2015-01-24

Cassandra Community Handling 100 000 req per second

Intro

Recently I got an assignment to prove that Cassandra cluster can hold up to 100 000 requests per second. Also all this had to be done on the budget and with not so much time spent on development of the whole application. This setup had to be as close to the real thing as possible. We will go trough the details soon. Here is just the basic overview of the experiment:

Amazon

Generating and handling the load on this scale requires the infrastructure that is usually not available within a personal budget so I turned to Amazon EC2. I listened about the EC2 for quite some time now and It turned out really easy to use. Basically All you have to do is to setup a security group and store the "pem" file for that security group. Really easy and if anybody didn't try it yet there is a free micro instance available for a whole year after registering. I won't go into details of how to setup the security group. It's all described in the DataStax documentation. Note that the security definition is a bit extensive and that defining the port range from 1024-65535 is sufficient for an inter group communication and I didn't expose any ports to the public as described in the documentation. The second part is generating the key pair. In the rest of the document I'll reference this file as "cassandra.pem".

Load

Generating the load on that scale is not as easy as it might seem. After some searching I've stumbled upon the following. So I came to a conclusion that the best solution is to use Tsung. I've setup the load generating machines with the following snippet. Note that I've placed the "cassandra.pem" file on the node from which I'll start running tsung. Read the node addresses from the aws console. The rest is pretty much here:

        # do this only for the machine from which you'll initiate tsung
        scp -i cassandra.pem cassandra.pem ec2-user@tsung_machine:~

        # connect to every load machine and install erlang and tsung
        ssh -i cassandra.pem ec2-user@every_load_machine

        # repeat this on every node
        sudo yum install erlang

        wget http://tsung.erlang-projects.org/dist/tsung-1.5.1.tar.gz
        tar -xvzf tsung-1.5.1.tar.gz
        cd tsung-1.5.1
        ./configure
        make
        sudo make install

        # you can close other load nodes now
        # go back to the first node. and move cassandra.pem to id_rsa
        mv cassandra.pem .ssh/id_rsa

        # now make an ssh connection from first tsung node to every
        # load generating machine (to add the host key) so that
        # the first tsung node won't have any problem connecting to
        # other nodes and issuing erlang commands to them
        ssh ip-a-b-c-d
        exit

        # create the basic.xml file on the first tsung node
        vi basic.xml
    

The second part with the load generating machines is to edit the basic.xml file.

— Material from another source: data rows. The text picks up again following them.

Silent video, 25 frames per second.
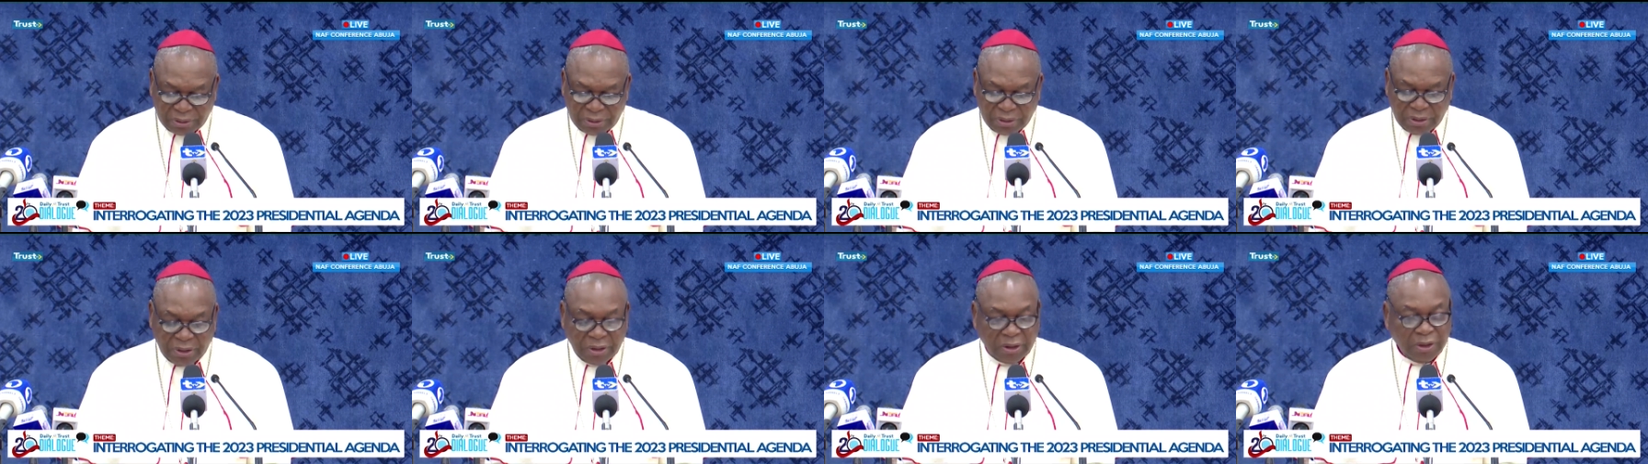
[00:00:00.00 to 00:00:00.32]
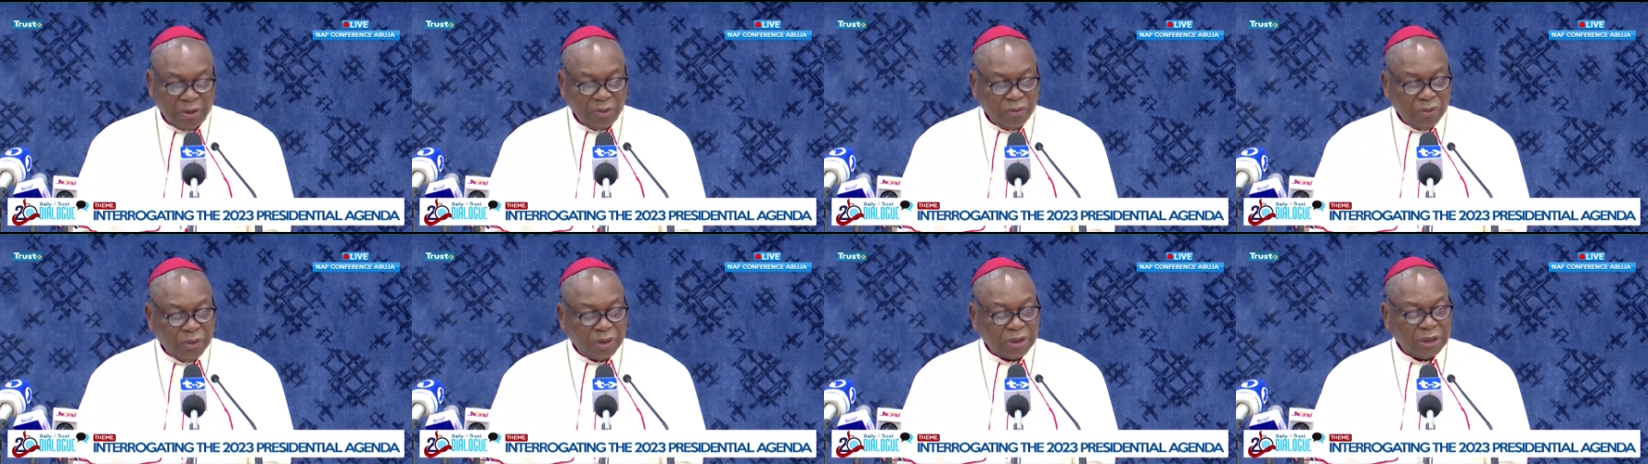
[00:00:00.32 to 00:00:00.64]
to
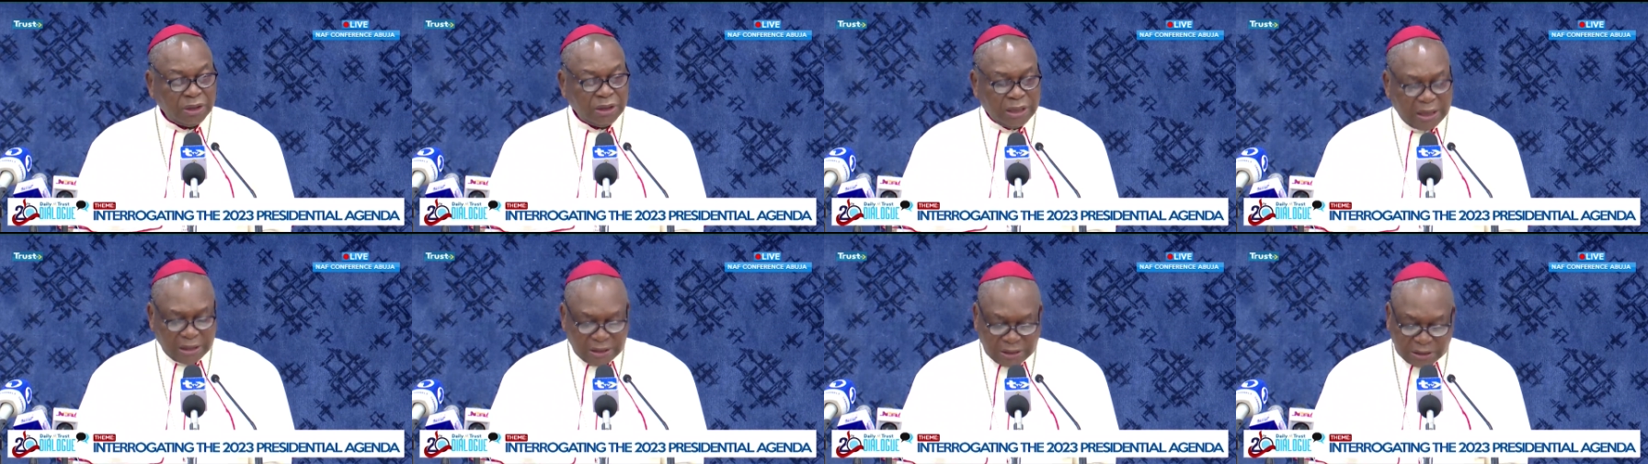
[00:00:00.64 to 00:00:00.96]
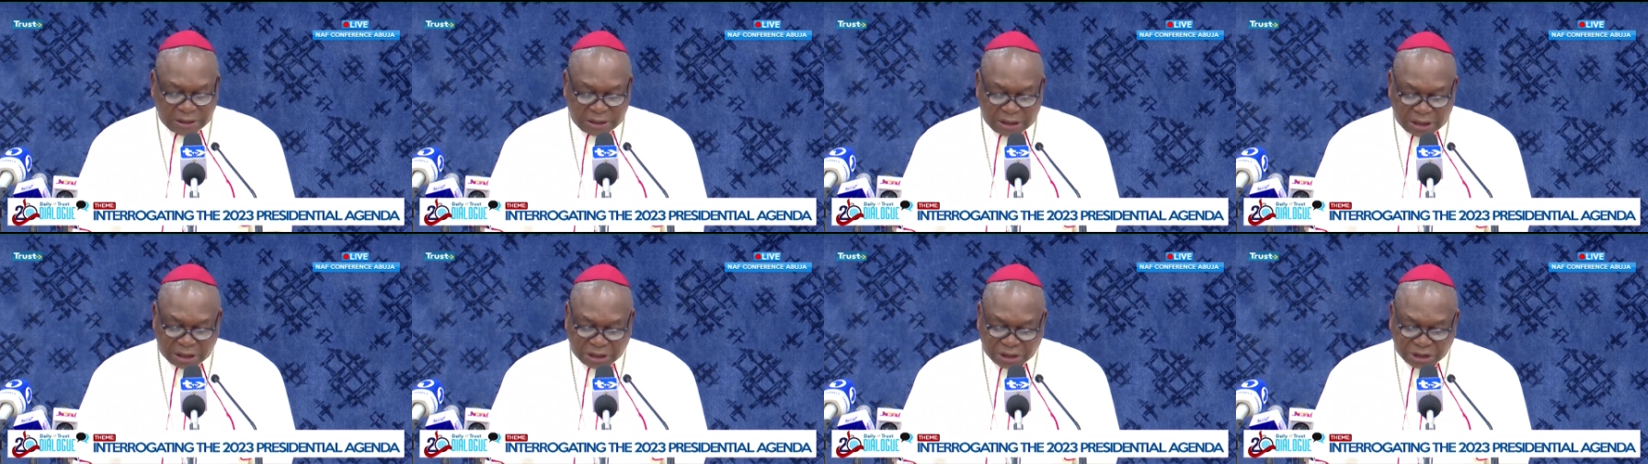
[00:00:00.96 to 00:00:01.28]
serve the
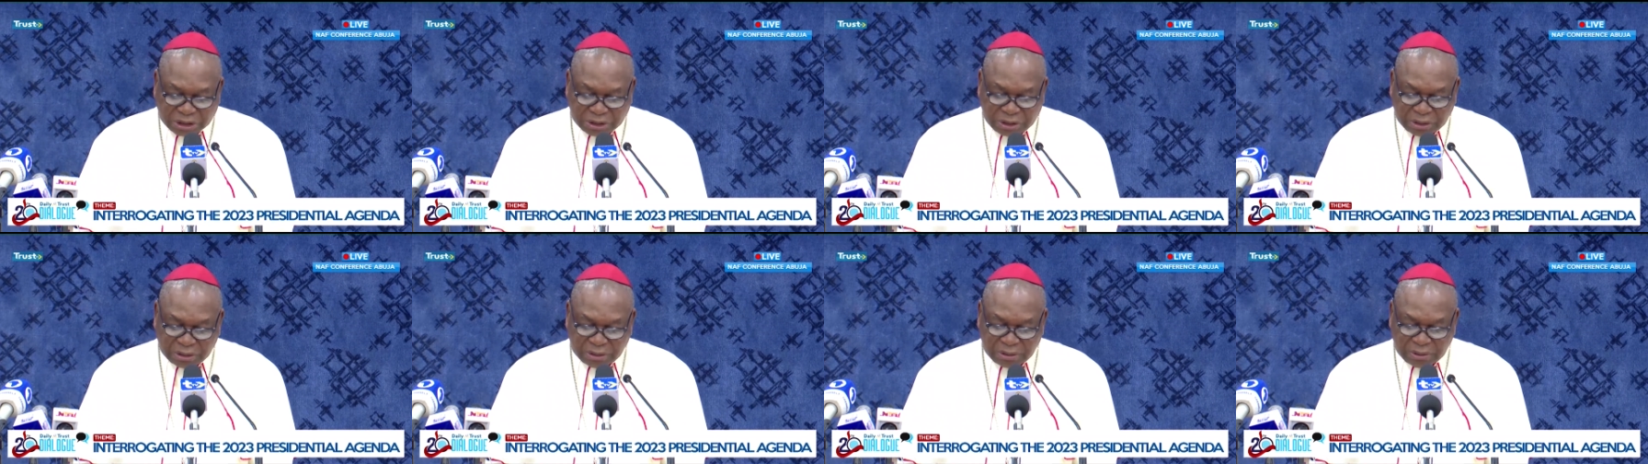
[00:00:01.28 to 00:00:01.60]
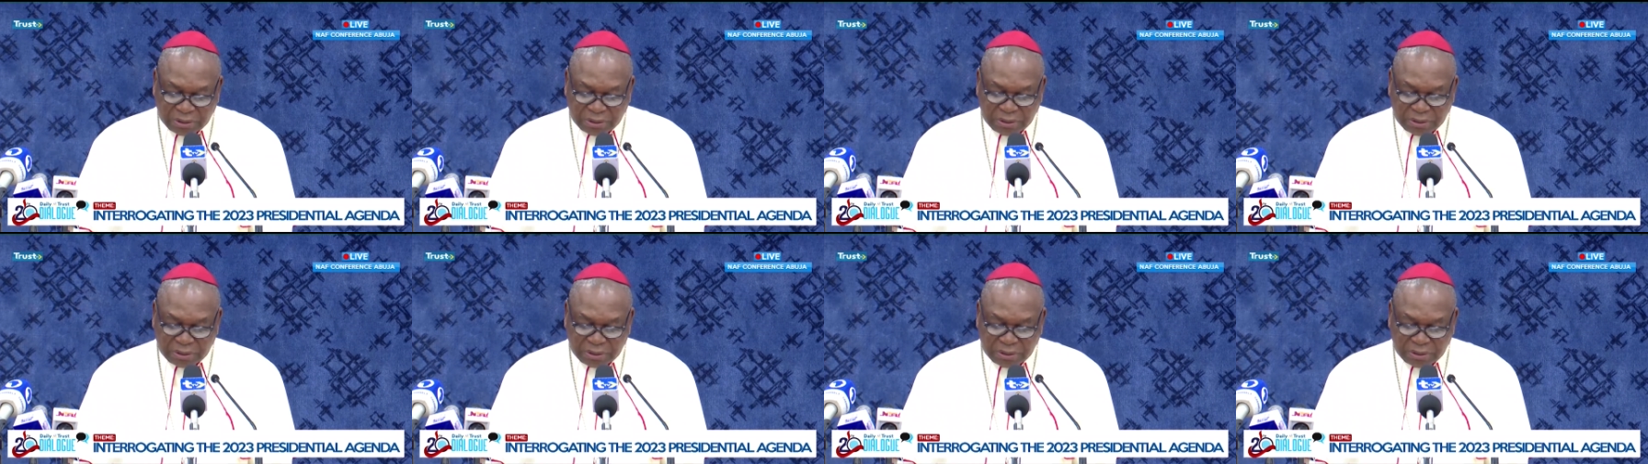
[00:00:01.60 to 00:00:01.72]
nation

To make it more interesting we are going to send various kinds of messages with a timestamp. The users list will be predefined in a file userlist.csv. Note that the password is the same for all the users, you can adapt this to your own needs or completely remove the password:

        0000000001;pass
        0000000002;pass
        0000000003;pass
        ...
        ...
        ...
    

The tsung tool is well documented, the configuration I used is similar to this:

        <?xml version="1.0" encoding="utf-8"?>
        <!DOCTYPE tsung SYSTEM "/usr/share/tsung/tsung-1.0.dtd" []>
        <tsung loglevel="warning">

        <clients>
            <client host="ip-a-b-c-d0" cpu="8" maxusers="25"/>
            <client host="ip-a-b-c-d1" cpu="8" maxusers="25"/>
            <client host="ip-a-b-c-d2" cpu="8" maxusers="25"/>
            <client host="ip-a-b-c-d3" cpu="8" maxusers="25"/>
        </clients>

        <servers>
            <server host="app-servers-ip-addresses-internal" port="8080" type="tcp"/>
            <!-- enter the rest of the app servers here-->
        </servers>

        <load>
            <arrivalphase phase="1" duration="11" unit="minute">
                <users maxnumber="100" arrivalrate="100" unit="second"/>
            </arrivalphase>
        </load>

        <options>
            <option name="file_server" id='id' value="userlist.csv"/>
        </options>

        <sessions>
            <session probability="100" name="load_session" type="ts_http">
                <setdynvars sourcetype="file" fileid="id" delimiter=";" order="iter">
                    <var name="username" />
                    <var name="pass" />
                </setdynvars>
                <setdynvars sourcetype="eval"
                            code="fun({Pid,DynVars}) -&gt;
                            {Mega, Sec, Micro} = os:timestamp(),
                            (Mega*1000000 + Sec)*1000 + round(Micro/1000)
                            end.
                            ">
                    <var name="millis" />
                </setdynvars>
                <for from="1" to="10000000" var="i">
                    <request subst="true">
                        <http url="/m?c=%%_username%%%%_millis%%ABC41.7127837,42.71278370000.0"  method="GET"/>
                    </request>
                    <request subst="true">
                        <http url="/m?c=%%_username%%%%_millis%%DEF43.7127837,44.71278370000.0"  method="GET"/>
                    </request>
                    <request subst="true">
                        <http url="/m?c=%%_username%%%%_millis%%GHI45.7127837,46.71278370000.0"  method="GET"/>
                    </request>
                    <request subst="true">
                        <http url="/m?c=%%_username%%%%_millis%%JKL47.7127837,48.71278370000.0"  method="GET"/>
                    </request>
                    <request subst="true">
                        <http url="/m?c=%%_username%%%%_millis%%MNO49.7127837,50.71278370000.0"  method="GET"/>
                    </request>
                </for>
            </session>
        </sessions>
        </tsung>
    

Resources

  • 3x c3.xlarge
  • 1x c4.xlarge
Note I've added c4 node because I was limited on the amazon with the number of instances I could boot.

App

I've spent most of the time on the app part when developing. The basics for the component handling the requests was netty listener. In one of my previous posts I described how to use netty to handle http requests and acknowledge them with HELLO message. Here I acknowledged them with OK.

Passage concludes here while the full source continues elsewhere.